Sur des dalles grèges courent des signes
bruts comme fier granit, des lézardes
bues comme sang frais versé au hasard,
sacrifice exigent aux rites purificateurs,
sur des dalles beiges courent des mains
sources fâcheuses de ballets insignifiants,
roses ignares et volubiles, ivres de paroles,
violettes cachées au fond du sac vicieux,
il s'y inscrit des signes vert poison acide
une cabale se noue, un souvenir s'évapore,
l'instant présent fume d'ignominie,
les dalles coulent, épongent cette facilité
déployée à obtenir le pardon immédiat
pour la tache indélébile, le ciseau vrillé
dans les seins du néant, tire sa proie
hors du rêve, l'extrait d'une noire magie
sans pour autant vouloir délibérer,
tu laisses les messages s'envoler tristes
oiseaux de papier au goût mâché, âpre,
les signes seulement t'obnubilent,
partagent sans relâche la moitié de
tes actes quotidiens au relent de lenteur
incrustent leur bracelet magnétique
dans le fond de ton cerveau révolutionné.

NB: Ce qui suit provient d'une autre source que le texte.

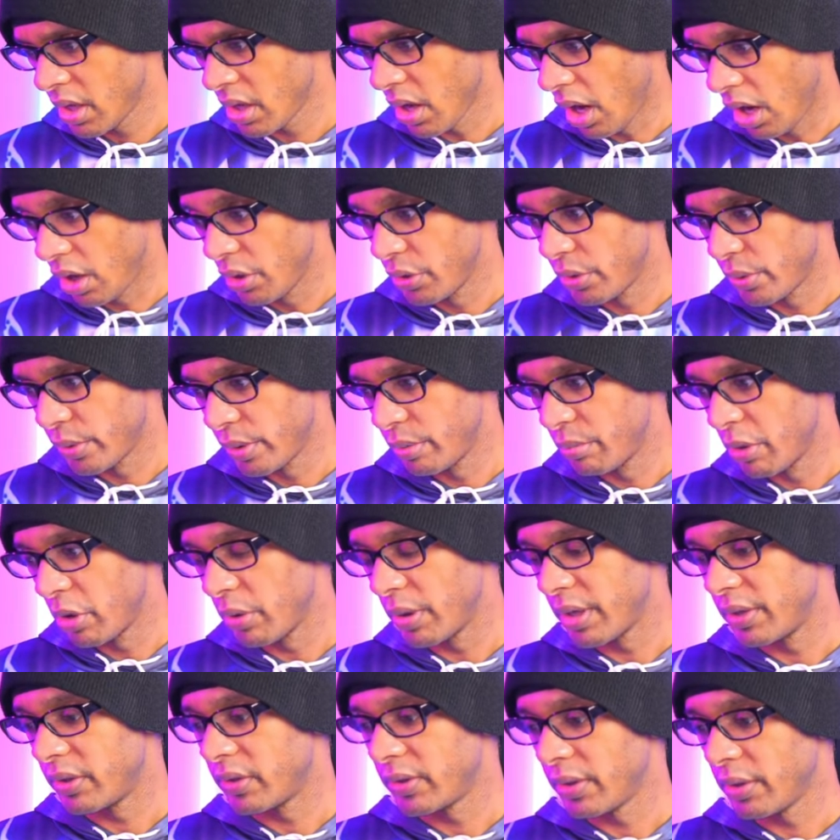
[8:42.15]
on the
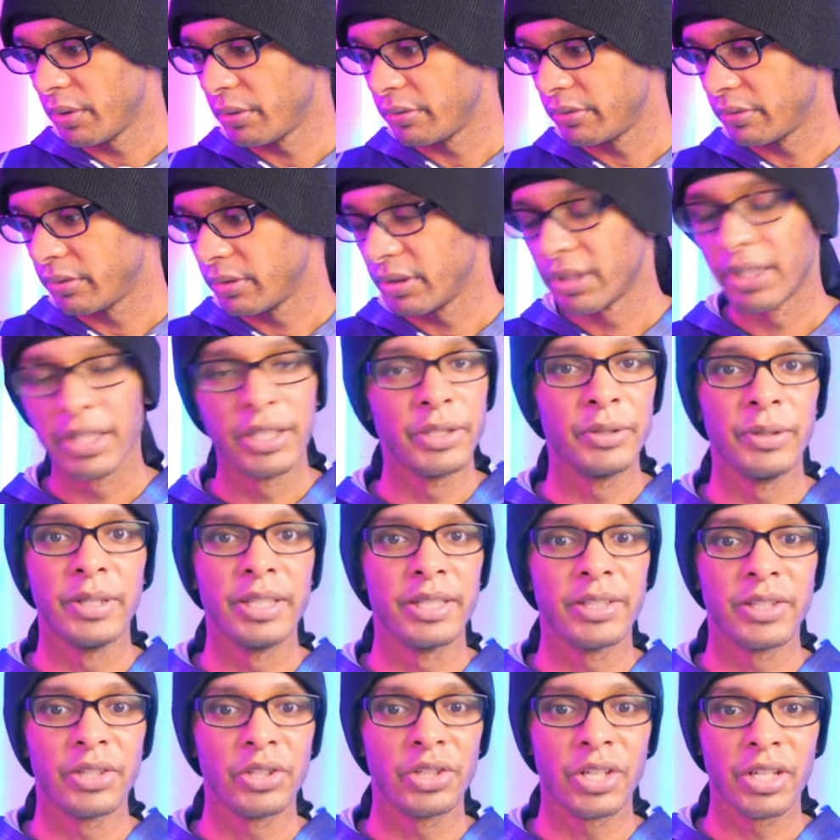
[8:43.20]
remote itself, dude,
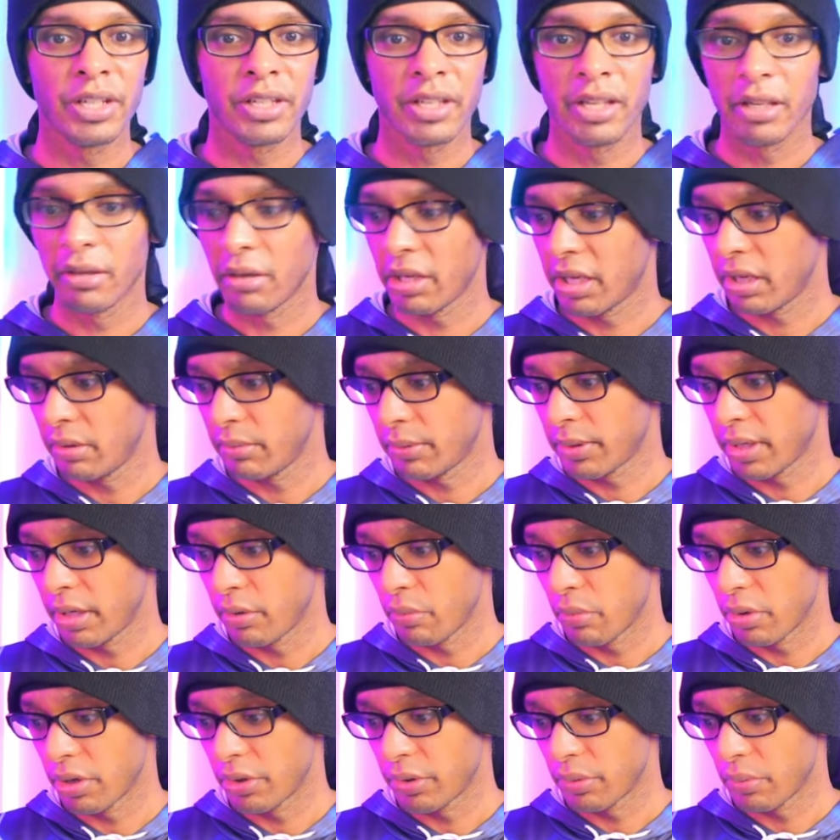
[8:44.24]
this just gets, keeps
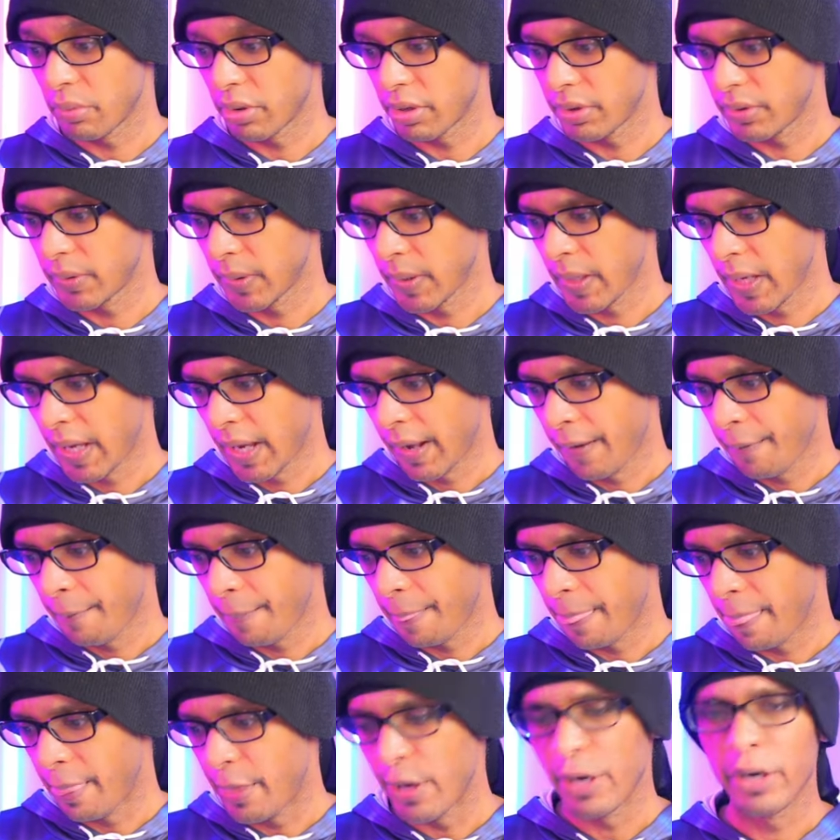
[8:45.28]
getting worse and worse.
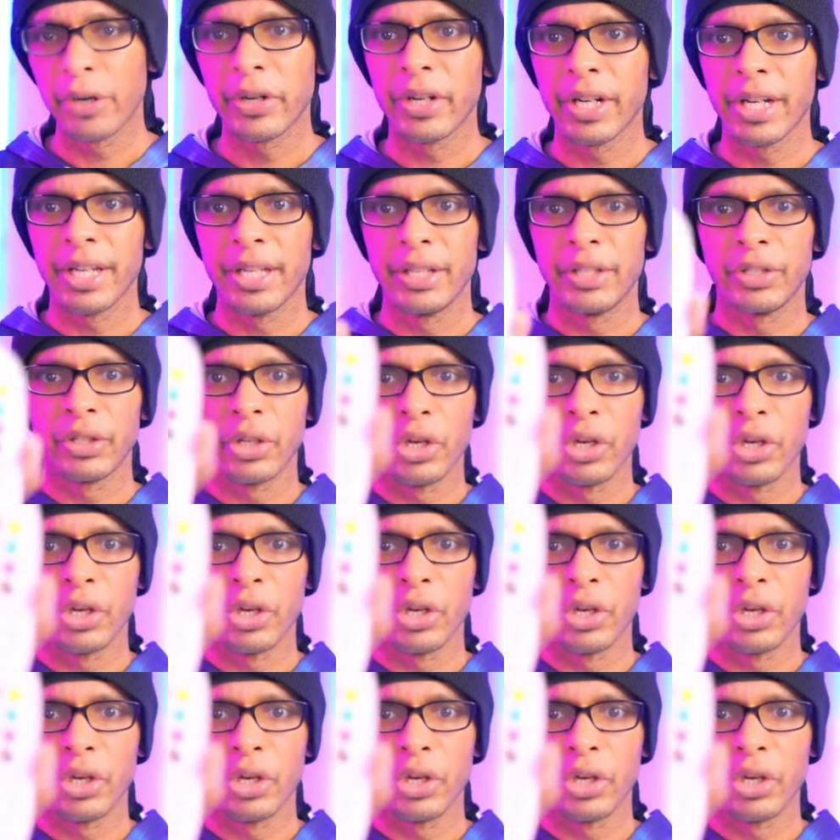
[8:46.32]
There is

Sur les dalles grèges de ce qui n'était pas l'amour,
tu déflores mes appréhensions, pousse les portes
de palissandre de mes émotions, les piétinant
sans sourciller, sans ombrage, sans nuages,
tu repars de l'autre côté du miroir, te questionnant
irrémédiablement sur l'existence tangible d'autrui,
quel est cet être qui me ressemble, n'est qu'une enveloppe,
ni vide, ni pleine, que je ne peux secouer pour en vérifier le contenu?

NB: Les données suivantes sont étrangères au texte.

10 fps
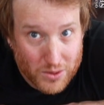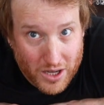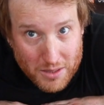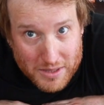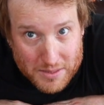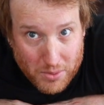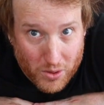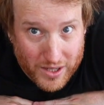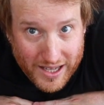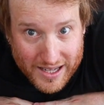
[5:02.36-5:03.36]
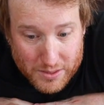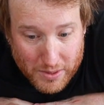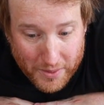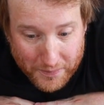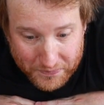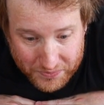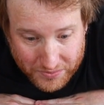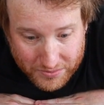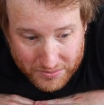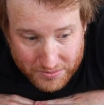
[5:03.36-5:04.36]
going to be spawning in as well,
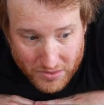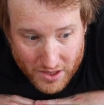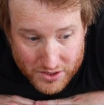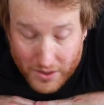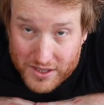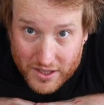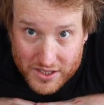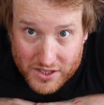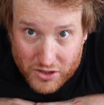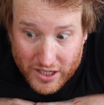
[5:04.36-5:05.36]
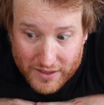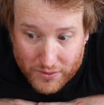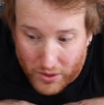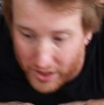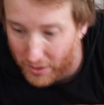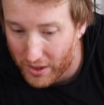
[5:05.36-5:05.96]
so it's nice and tricky for you.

Quel genre de dommages puis-je causer en guise d'expérience,
à cet autre que moi? Le flatter, tirer les nattes de sa crédulité,
puis faire marche arrière, casser, meuler, ramper, s'excuser,
face à une réceptivité égale à la mienne, reptile ignoré!

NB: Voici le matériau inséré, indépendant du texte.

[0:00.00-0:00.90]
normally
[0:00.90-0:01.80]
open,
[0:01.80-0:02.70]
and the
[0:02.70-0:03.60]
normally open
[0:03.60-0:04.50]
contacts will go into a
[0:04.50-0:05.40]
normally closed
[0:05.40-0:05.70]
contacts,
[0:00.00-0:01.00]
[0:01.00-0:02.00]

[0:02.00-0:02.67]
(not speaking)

En marge, j'opte pour les marges, les marches, les dalles,
dans lesquelles je me fonds inextinguiblement,
conglomérat de pierre broyée fustigée ruinée concassée
mon sourire n'a d'autre but que de sauvegarder ton image
brillante au fond de mes rétines, de mes routines débiles,
ce souffle que j'avais cru pressentir sur le vent de mes mains
et plus loin sur la pointe de mes seins, le bas de mes reins,
ces larmes croisées, mélangées qui semblaient nous lier à jamais.